A justificativa divulgada pelos censores, que por sinal afirmam não terem visto o filme e balizaram-se para o veto em uma matéria tendenciosa de um jornal do centro do país, era a de que A Serbian Film infringia a constituição que defende os direitos da criança e do adolescente, fazendo apologia à pedofilia em duas cenas envolvendo crianças de pouca idade sendo usadas como objeto sexual.

Antes de ter sua cópia apreendida, porém, maranhenses (Festival Lume de Cinema) e gaúchos (Festival Fantaspoa) tiveram a oportunidade de conferir esta produção sérvia, e constatarem o óbvio: ele jamais, sob hipótese alguma, defende ou sequer insinua a prática da pedofilia como sendo algo saudável, normal ou que possa provocar excitação em seus espectadores, nem muito menos coloca seu ator mirim em qualquer constrangimento em cena.

Posso orgulhosamente dizer que exerci meu direito e, antes de tomar qualquer posicionamento a respeito de suas intenções, vi o filme. Que de fato é chocante, por suas cenas de violência, sim, mas principalmente por discutir a perturbação moral de um país cuja sociedade, horrorizada pela guerra e pela miséria, busca aos poucos uma readequação, porém tendo que conviver com as consequências de sua história. Uma discussão que trabalha, acima de tudo, de maneira profissional e coerente, duas palavrinhas importantes nessa história - para o bem ou para o mal.

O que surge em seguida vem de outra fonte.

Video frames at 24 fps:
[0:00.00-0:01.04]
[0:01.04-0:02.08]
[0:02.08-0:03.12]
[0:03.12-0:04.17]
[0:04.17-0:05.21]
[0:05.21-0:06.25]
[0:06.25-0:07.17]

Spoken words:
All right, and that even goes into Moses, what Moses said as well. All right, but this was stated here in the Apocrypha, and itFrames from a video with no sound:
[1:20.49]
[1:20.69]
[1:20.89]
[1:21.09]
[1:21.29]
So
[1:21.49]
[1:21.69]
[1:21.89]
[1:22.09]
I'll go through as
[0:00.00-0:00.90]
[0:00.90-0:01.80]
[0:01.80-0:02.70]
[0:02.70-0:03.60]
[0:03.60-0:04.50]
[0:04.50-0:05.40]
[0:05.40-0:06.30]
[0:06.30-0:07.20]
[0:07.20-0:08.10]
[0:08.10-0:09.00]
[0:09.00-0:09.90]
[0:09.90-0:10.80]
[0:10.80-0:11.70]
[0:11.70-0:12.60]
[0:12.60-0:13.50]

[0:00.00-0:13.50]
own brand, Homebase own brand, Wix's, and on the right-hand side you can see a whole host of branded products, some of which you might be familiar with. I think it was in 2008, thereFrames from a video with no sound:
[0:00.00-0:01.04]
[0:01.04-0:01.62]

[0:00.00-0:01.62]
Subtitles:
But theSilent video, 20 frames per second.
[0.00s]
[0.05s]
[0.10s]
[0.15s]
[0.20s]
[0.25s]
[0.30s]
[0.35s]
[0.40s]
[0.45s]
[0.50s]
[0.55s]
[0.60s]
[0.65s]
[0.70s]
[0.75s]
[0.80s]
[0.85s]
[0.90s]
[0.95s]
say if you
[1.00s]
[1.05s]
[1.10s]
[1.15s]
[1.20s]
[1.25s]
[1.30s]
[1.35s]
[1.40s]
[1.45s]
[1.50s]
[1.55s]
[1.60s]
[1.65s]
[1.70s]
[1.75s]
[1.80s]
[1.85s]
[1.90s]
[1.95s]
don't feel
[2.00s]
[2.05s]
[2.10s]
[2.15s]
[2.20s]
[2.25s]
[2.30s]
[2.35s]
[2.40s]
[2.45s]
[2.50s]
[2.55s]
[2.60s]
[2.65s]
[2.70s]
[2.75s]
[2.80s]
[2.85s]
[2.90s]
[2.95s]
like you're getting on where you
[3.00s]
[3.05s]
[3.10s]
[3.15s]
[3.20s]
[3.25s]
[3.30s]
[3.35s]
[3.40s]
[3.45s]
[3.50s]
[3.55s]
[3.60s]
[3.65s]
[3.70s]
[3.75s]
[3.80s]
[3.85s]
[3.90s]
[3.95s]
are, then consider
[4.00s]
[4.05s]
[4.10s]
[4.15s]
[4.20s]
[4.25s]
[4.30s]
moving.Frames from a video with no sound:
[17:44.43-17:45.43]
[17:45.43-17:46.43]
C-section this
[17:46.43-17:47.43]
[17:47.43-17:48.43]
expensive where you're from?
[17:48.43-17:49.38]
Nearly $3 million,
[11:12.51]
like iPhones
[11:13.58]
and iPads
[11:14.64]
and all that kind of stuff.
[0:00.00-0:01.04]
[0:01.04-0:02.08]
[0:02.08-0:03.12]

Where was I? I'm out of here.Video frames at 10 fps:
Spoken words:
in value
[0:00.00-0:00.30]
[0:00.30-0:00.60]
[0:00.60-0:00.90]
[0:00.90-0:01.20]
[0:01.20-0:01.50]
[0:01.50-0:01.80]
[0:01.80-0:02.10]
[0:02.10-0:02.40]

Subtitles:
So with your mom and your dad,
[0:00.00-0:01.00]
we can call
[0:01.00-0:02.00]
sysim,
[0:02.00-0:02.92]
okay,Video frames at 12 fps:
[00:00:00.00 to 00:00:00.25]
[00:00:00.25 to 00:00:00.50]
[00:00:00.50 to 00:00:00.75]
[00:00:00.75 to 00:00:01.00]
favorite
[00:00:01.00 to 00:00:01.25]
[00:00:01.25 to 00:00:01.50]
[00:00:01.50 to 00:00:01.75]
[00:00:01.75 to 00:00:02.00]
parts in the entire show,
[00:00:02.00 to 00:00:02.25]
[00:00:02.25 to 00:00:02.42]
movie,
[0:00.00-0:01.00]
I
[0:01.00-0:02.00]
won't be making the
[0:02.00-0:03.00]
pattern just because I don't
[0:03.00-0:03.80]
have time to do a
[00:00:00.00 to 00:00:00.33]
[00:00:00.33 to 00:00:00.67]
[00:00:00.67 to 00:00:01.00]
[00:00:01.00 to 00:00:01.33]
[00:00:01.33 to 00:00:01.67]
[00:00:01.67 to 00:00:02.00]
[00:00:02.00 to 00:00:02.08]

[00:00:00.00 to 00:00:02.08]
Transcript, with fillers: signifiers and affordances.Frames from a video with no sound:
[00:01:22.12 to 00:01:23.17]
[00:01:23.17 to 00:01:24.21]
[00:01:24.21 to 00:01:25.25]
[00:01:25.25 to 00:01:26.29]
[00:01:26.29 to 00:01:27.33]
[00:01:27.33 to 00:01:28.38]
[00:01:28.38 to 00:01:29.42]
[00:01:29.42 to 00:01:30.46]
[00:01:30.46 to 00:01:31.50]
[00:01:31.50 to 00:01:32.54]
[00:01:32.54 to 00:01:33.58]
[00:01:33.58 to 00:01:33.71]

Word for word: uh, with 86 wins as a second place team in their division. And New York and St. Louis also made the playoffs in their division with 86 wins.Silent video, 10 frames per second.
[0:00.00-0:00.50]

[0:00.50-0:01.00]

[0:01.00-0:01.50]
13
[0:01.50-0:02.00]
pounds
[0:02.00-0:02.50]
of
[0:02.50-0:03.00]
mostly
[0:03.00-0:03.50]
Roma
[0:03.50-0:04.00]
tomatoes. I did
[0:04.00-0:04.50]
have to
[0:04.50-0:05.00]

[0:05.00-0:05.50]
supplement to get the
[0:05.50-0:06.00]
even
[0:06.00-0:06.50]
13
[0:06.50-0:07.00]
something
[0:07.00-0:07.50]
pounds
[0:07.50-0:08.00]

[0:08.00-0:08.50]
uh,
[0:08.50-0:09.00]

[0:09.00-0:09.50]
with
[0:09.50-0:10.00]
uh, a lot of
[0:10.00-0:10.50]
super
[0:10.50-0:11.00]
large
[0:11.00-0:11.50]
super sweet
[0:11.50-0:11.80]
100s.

O caso de Um Filme Sérvio deve ir para análise no Supremo Tribunal Federal. Com ou sem censura, o filme já possui data de estreia comercial no Brasil: 26 de agosto. E, pelo que diz em nossa consituição, temos o direito de vê-lo. Ou deveriamos ter, afinal “É livre a expressão da atividade intelectual, artística, científica e de comunicação, independentemente de censura ou licença”.